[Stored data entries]
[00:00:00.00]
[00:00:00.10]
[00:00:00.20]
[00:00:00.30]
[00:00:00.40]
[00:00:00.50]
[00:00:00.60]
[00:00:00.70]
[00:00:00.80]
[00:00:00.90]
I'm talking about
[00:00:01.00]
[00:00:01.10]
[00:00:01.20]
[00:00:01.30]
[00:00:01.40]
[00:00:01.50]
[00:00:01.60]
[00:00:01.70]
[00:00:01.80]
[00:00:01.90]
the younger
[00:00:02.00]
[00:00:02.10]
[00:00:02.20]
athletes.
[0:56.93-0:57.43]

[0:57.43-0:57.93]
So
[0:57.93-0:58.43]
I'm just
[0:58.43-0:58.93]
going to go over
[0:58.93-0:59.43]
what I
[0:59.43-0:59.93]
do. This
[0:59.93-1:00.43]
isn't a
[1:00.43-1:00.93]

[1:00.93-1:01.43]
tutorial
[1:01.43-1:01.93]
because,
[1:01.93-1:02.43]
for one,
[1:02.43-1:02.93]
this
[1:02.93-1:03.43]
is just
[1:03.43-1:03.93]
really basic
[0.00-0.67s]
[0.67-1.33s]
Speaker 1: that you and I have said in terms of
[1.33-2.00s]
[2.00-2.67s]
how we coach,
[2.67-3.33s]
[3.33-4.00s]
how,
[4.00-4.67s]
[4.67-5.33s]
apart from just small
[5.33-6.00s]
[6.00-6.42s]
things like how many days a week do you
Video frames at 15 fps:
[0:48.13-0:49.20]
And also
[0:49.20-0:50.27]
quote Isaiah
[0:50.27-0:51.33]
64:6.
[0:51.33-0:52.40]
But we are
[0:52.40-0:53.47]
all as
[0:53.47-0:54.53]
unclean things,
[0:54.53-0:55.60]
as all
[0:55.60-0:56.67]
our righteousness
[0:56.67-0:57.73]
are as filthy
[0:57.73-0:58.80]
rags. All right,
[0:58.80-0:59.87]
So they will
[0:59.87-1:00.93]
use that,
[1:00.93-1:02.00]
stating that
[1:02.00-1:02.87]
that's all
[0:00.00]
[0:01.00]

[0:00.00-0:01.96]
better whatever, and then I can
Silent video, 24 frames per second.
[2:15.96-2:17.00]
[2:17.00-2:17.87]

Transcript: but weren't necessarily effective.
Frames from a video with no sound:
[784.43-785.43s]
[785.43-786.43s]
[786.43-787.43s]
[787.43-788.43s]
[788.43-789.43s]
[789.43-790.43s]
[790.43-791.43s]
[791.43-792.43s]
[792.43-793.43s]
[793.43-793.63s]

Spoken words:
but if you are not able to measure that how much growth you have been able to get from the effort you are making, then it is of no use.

WORK ORDER >>
Your task is to reproduce the records in full, without any alteration.

EXERCISE RESULT >>
[00:00:00.00]
[00:00:00.10]
[00:00:00.20]
[00:00:00.30]
[00:00:00.40]
[00:00:00.50]
[00:00:00.60]
[00:00:00.70]
[00:00:00.80]
[00:00:00.90]
I'm talking about
[00:00:01.00]
[00:00:01.10]
[00:00:01.20]
[00:00:01.30]
[00:00:01.40]
[00:00:01.50]
[00:00:01.60]
[00:00:01.70]
[00:00:01.80]
[00:00:01.90]
the younger
[00:00:02.00]
[00:00:02.10]
[00:00:02.20]
athletes.
[0:56.93-0:57.43]

[0:57.43-0:57.93]
So
[0:57.93-0:58.43]
I'm just
[0:58.43-0:58.93]
going to go over
[0:58.93-0:59.43]
what I
[0:59.43-0:59.93]
do. This
[0:59.93-1:00.43]
isn't a
[1:00.43-1:00.93]

[1:00.93-1:01.43]
tutorial
[1:01.43-1:01.93]
because,
[1:01.93-1:02.43]
for one,
[1:02.43-1:02.93]
this
[1:02.93-1:03.43]
is just
[1:03.43-1:03.93]
really basic
[0.00-0.67s]
[0.67-1.33s]
Speaker 1: that you and I have said in terms of
[1.33-2.00s]
[2.00-2.67s]
how we coach,
[2.67-3.33s]
[3.33-4.00s]
how,
[4.00-4.67s]
[4.67-5.33s]
apart from just small
[5.33-6.00s]
[6.00-6.42s]
things like how many days a week do you
Video frames at 15 fps:
[0:48.13-0:49.20]
And also
[0:49.20-0:50.27]
quote Isaiah
[0:50.27-0:51.33]
64:6.
[0:51.33-0:52.40]
But we are
[0:52.40-0:53.47]
all as
[0:53.47-0:54.53]
unclean things,
[0:54.53-0:55.60]
as all
[0:55.60-0:56.67]
our righteousness
[0:56.67-0:57.73]
are as filthy
[0:57.73-0:58.80]
rags. All right,
[0:58.80-0:59.87]
So they will
[0:59.87-1:00.93]
use that,
[1:00.93-1:02.00]
stating that
[1:02.00-1:02.87]
that's all
[0:00.00]
[0:01.00]

[0:00.00-0:01.96]
better whatever, and then I can
Silent video, 24 frames per second.
[2:15.96-2:17.00]
[2:17.00-2:17.87]

Transcript: but weren't necessarily effective.
Frames from a video with no sound:
[784.43-785.43s]
[785.43-786.43s]
[786.43-787.43s]
[787.43-788.43s]
[788.43-789.43s]
[789.43-790.43s]
[790.43-791.43s]
[791.43-792.43s]
[792.43-793.43s]
[793.43-793.63s]

Spoken words:
but if you are not able to measure that how much growth you have been able to get from the effort you are making, then it is of no use.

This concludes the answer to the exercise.